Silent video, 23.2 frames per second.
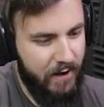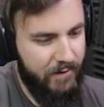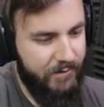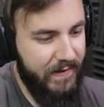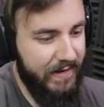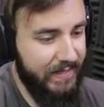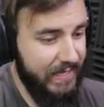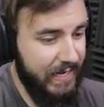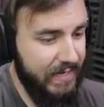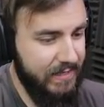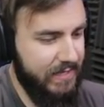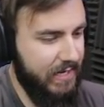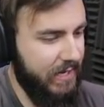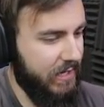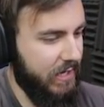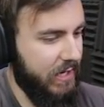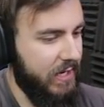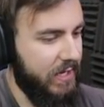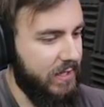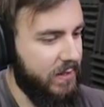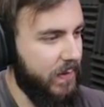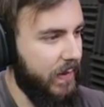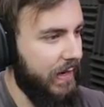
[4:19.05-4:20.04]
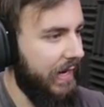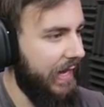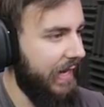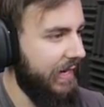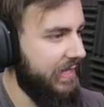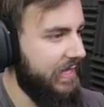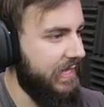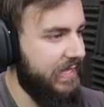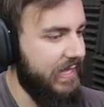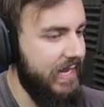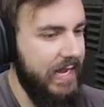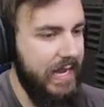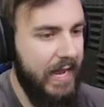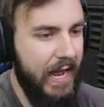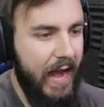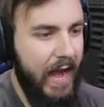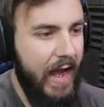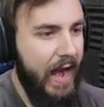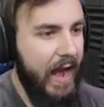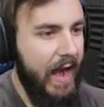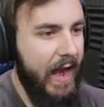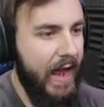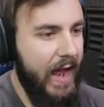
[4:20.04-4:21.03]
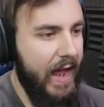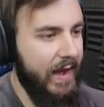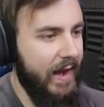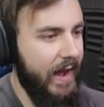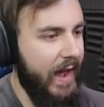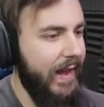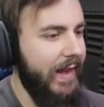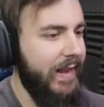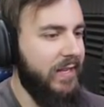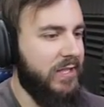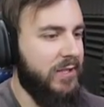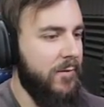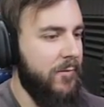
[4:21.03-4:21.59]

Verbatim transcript: Fantastic. That's what I like to see. And I need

☆ ☆ ☆

### Exercise description
Everything in the data except the pictures must be retyped exactly.

### The answer
Silent video, 23.2 frames per second.
[4:19.05-4:20.04]
[4:20.04-4:21.03]
[4:21.03-4:21.59]

Verbatim transcript: Fantastic. That's what I like to see. And I need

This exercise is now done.